Manifestement, le gouvernement est sourd aux remontées du terrain, à la grogne exprimée par un nombre croissant de personnes… Il mène la politique qu’il veut, comme il veut : une main de fer dans un gant de fer…
En parallèle, on n’a jamais vu une Assemblée législative aussi peu représenter les intérêts des Français, du terrain… En effet, ces nouveaux députés ne semblent intéressés que par permettre à Monsieur Macron de nous imposer une politique que nous ne voulons pas.
Et cette politique est très imprégnée d’européisme…
Il semblerait d’ailleurs que pour Macron, les intérêts de l’Europe (?) soient au-dessus de ceux de la France; on le réalise de façon symbolique, quand il place, sur les photos officielles (sa séance de signatures à l’Elysée), le drapeau européen à droite, à la place dévolue, par convention, au drapeau français.
C’est la politique économique européenne qui exige tous ces efforts budgétaires, la réduction des aides de toutes sortes telles l’APL, l’augmentation de la CSG, (et bientôt l’augmentation de la TVA), la suppression de la taxe d’habitation, la privatisation galopante du secteur public, la réforme des professions réglementées, l’allègement des « charges » des entreprises en les transférant sur les contribuables d’où cette CSG en forte croissance, etc. Ces exigences européennes sont détaillées dans les « Recommandations » que nous adresse l’UE chaque année et n’ont de recommandations que le nom puisque ce sont en fait des « exigences » qui peuvent être suivies de sanctions financières en cas de manquements…

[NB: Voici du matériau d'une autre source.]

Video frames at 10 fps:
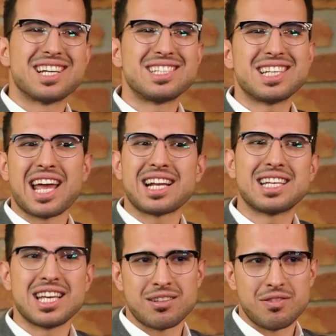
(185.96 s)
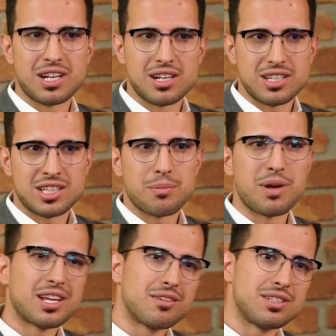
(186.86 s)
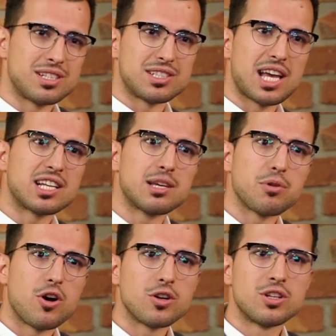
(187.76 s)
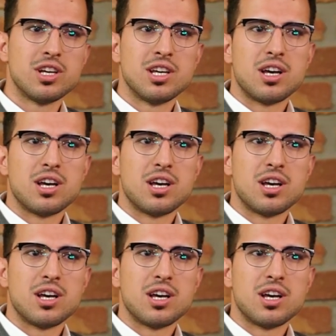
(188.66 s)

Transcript: Das hat sich eigentlich entwickelt. Ich habe eine gewisse Zeit gebraucht,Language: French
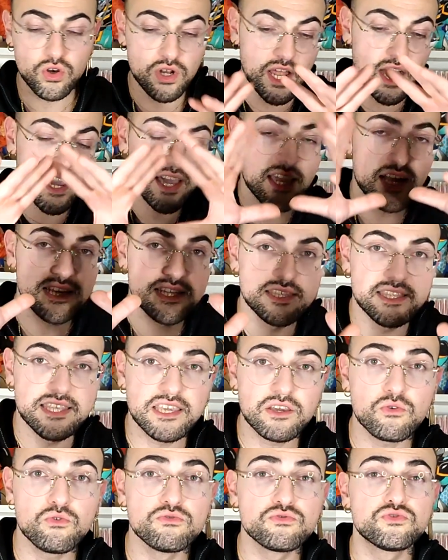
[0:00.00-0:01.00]
la
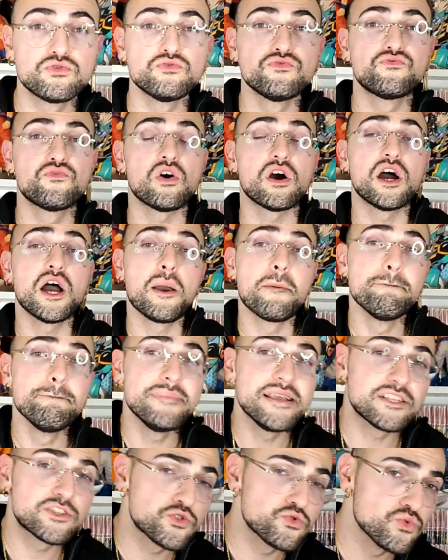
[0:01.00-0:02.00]
réalité où tu vois
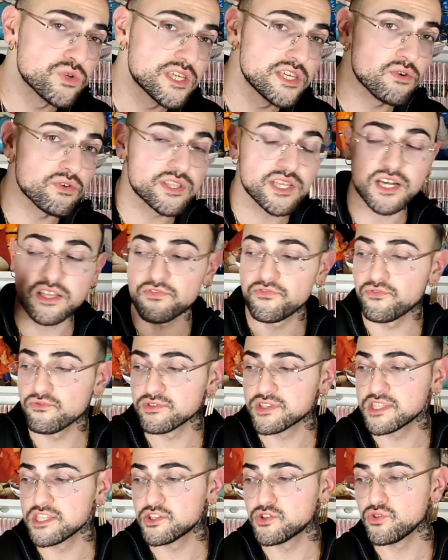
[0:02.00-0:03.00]
Mitsuki en train de
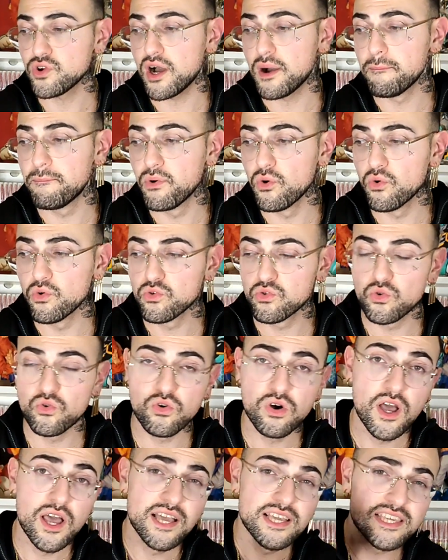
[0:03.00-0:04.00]
foncer sur un
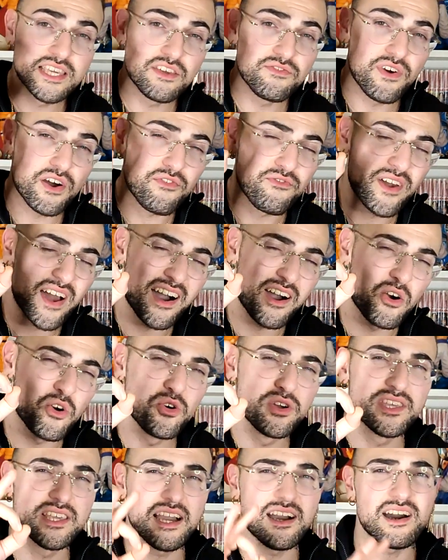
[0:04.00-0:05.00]
Boruto qui va faire un
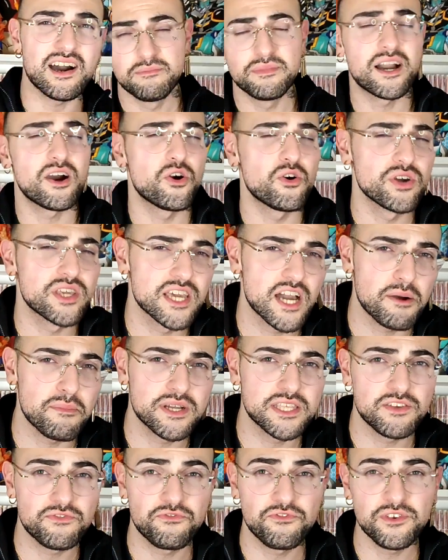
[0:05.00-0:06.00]
regard, mais un regard
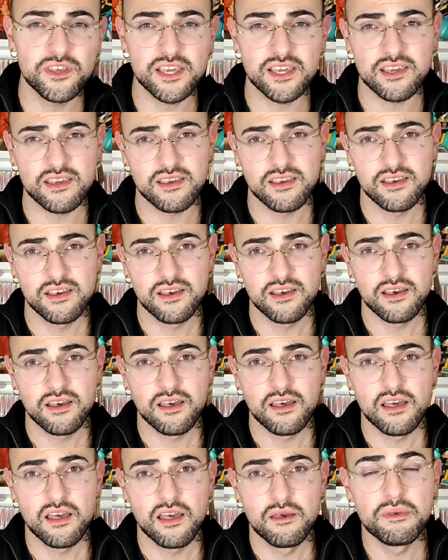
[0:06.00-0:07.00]
magnifique
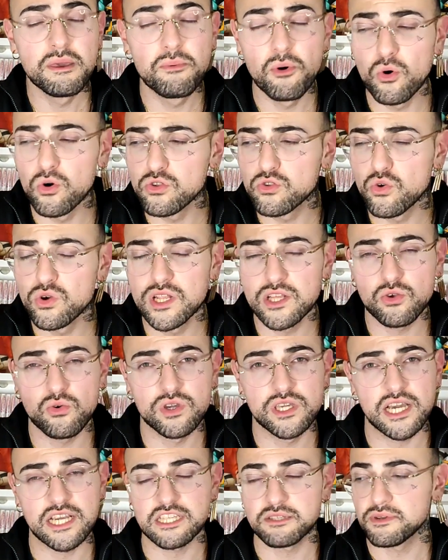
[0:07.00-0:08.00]
mais Boruto, il est trop
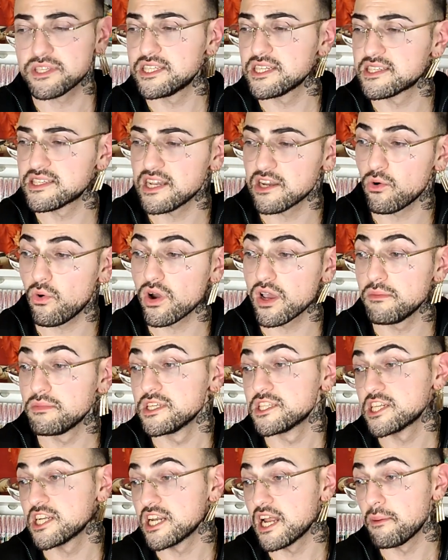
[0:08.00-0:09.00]
charismatique, c'est incroyable.
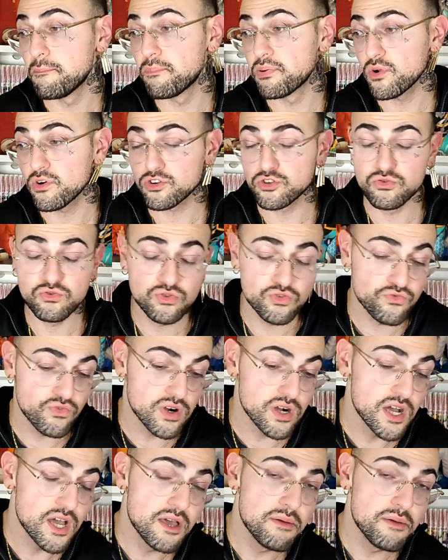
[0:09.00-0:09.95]
Et déjà la planche où tu vois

C’est parce que cette politique n’est pas décidée en France qu’elle n’est pas menée dans l’intérêt des Français; c’est bien aussi pour cela qu’il n’y a pas de vrais débats à l’Assemblée puisqu’il n’y a rien à négocier !

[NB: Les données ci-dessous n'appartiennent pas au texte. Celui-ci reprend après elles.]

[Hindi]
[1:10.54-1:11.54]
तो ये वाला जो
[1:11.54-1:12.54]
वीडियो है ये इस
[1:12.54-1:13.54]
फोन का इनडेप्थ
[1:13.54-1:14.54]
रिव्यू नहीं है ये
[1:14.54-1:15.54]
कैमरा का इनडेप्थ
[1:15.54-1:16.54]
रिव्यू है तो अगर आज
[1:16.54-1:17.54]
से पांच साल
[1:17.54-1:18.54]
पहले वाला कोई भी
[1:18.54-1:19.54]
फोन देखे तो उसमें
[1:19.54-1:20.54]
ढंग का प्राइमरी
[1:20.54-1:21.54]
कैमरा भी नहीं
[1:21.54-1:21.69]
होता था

Certains pensent que la politique européenne est bonne pour notre économie, parce que nous devons nous serrer la ceinture, faire des efforts et qu’il n’y a pas d’autre solution; en fait, cette politique n’est bonne que pour une partie de notre économie : celle qui est aux mains des plus riches, des industriels, des financiers, des banquiers… D’un côté, on pressure les contribuables, de l’autres on favorise les plus riches…
L’UE a été créée pour la tranche la plus aisée de notre population et sert parfaitement bien ses intérêts : ne changez rien, surtout !

Jean-Jacques

09/11/2017 04h46

En ce moment, M. Macron et sa théorie (fumeuse) du « ruissellement » me fait immanquablement penser à Don Saluste déclarant, dans le film La Folie des Grandeurs, « Les pauvres c’est fait pour être très pauvres et les riches pour être très riches ».
L’Europe a bon dos pour expliquer cette politique favorisant la finance, où M. Macron a exercé ses compétences avant de venir aux affaires publiques.